If it had come into being, LEADERs would have had several areas of concern, including defending “ourselves and our tradition against attacks”; countering “the denigration of Western culture,” which Tanton describes as being “under siege”; and stopping the “reduction of the European-American demographic and cultural majority to minority status.” On this last point, Tanton is adamant. “This is unacceptable; we decline to bequeath to our children minority status in their own land,” Tanton writes. “Thus immigration must be sharply reduced.”
What was unknown at the time Hatewatch first reported on LEADERs was that Tanton had worked so closely with prominent white nationalists to create the group. His 1993 memo to Francis, Taylor and Lutton specifically thanks the men for their “input,” which Tanton found “all very thoughtful.” The second draft proposal of LEADERs, which embodies the group’s “suggestions,” can be found here.

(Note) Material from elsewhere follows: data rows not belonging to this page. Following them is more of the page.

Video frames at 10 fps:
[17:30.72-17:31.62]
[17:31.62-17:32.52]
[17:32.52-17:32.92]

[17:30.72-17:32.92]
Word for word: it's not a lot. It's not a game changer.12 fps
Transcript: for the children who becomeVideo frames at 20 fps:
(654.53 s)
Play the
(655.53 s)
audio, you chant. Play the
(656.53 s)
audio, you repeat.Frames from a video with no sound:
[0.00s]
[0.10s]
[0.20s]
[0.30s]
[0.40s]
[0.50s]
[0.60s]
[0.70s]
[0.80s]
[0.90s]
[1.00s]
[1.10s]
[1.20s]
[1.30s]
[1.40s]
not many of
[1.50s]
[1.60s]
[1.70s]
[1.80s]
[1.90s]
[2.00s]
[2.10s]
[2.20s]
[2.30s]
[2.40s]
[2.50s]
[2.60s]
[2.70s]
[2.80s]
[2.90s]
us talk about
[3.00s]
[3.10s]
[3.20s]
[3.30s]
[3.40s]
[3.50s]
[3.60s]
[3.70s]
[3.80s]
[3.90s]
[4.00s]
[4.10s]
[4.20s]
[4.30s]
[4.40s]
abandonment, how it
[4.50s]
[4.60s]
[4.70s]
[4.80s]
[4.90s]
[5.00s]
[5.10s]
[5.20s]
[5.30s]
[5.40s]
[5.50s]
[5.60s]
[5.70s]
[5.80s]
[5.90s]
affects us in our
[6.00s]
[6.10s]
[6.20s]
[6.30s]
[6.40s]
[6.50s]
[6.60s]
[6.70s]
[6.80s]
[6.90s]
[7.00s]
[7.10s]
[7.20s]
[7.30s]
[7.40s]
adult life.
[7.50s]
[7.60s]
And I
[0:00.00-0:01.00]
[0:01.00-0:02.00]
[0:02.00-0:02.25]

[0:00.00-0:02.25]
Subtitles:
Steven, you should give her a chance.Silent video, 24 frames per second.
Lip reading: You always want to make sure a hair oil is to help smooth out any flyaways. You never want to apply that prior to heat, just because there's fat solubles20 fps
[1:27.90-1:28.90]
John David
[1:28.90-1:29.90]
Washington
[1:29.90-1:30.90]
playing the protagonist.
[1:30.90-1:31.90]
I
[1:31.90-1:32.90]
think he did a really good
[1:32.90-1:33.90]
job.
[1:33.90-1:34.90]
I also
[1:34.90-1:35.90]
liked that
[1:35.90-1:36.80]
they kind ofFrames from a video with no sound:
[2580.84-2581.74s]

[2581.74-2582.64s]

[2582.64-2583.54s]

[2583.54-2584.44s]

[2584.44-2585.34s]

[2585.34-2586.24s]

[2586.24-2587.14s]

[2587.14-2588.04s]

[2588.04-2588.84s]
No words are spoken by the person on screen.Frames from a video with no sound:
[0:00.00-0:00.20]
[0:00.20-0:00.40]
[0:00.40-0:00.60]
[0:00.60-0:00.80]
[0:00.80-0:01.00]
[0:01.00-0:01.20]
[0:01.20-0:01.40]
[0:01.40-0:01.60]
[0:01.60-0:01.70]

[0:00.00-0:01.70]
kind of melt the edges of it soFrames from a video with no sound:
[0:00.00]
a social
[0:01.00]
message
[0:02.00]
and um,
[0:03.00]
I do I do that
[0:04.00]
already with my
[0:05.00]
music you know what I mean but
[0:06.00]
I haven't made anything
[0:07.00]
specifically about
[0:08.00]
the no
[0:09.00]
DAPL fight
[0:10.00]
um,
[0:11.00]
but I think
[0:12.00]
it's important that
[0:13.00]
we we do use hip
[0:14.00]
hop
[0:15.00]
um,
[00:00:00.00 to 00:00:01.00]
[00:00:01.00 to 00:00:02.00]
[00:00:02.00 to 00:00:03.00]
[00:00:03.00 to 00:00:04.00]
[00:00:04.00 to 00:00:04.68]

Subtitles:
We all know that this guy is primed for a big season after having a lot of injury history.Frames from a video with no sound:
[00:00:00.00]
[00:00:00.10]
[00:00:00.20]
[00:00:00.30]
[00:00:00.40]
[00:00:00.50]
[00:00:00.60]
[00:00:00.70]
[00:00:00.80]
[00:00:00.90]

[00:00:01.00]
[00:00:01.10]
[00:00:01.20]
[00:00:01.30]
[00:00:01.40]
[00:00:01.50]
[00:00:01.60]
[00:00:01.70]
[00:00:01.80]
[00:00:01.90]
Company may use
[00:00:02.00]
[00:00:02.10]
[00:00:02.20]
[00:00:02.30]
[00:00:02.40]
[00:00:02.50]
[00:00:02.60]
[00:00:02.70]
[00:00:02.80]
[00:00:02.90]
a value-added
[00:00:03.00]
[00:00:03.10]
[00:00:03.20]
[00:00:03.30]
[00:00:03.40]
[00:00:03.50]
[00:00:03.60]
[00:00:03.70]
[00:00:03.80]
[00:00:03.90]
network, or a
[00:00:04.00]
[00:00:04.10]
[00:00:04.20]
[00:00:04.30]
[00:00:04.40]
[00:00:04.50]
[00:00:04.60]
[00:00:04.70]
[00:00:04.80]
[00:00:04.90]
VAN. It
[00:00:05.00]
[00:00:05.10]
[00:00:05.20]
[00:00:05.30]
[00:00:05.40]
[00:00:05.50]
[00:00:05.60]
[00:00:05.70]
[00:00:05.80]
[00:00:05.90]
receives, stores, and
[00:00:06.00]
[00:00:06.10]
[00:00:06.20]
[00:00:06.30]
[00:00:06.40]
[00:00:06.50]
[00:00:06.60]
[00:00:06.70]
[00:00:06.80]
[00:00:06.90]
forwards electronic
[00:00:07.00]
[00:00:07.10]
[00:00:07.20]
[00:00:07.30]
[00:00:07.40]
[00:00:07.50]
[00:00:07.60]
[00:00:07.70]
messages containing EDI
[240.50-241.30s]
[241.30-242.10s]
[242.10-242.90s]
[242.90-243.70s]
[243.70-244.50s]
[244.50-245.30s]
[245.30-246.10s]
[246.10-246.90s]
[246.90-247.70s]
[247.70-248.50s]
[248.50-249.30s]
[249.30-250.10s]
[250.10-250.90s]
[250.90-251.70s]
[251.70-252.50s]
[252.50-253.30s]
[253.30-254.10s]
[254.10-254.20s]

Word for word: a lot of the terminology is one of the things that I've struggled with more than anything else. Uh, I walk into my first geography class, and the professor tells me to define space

Given the four men involved, it is no wonder that the proposed LEADERs group sounds a lot like former Klan leader David Duke’s National Association for the Advancement of White People (NAAWP), which Duke founded in 1981. Now defunct, NAAWP was a white nationalist group that portrayed itself as a mainstream civil rights organization that hated no one but was devoted to the defense and welfare of whites and “their” culture. In fact, the NAAWP trafficked heavily in false stereotypes about the alleged evils of black people, focusing especially on accusing them of innate criminality. While FAIR is more careful in the language it uses, many of its principals, including Tanton, have often denigrated Latinos, Catholics and other immigrants in similar ways.
Attempts to contact FAIR President Dan Stein for comment about the LEADERs proposal and Tanton, who remains on FAIR’s board, were not answered. But Stein has always fiercely defended Tanton, despite Tanton’s history. In September 2009, Stein told The Washington Post that he saw Tanton as a “Renaissance man” of wide-ranging “intellect.”
The explosive contents of many of Tanton’s private memos and correspondence — which are stored at the Bentley Historical Library at the University of Michigan in Ann Arbor and which have been made public by the Southern Poverty Law Center over the last couple of years — has not helped the reputation of FAIR or its founder. So it’s not much of a surprise to learn that, when Tanton recently added several folders including his 2002-2007 correspondence to the Bentley Library, he restricted access to the new documents until April 2025.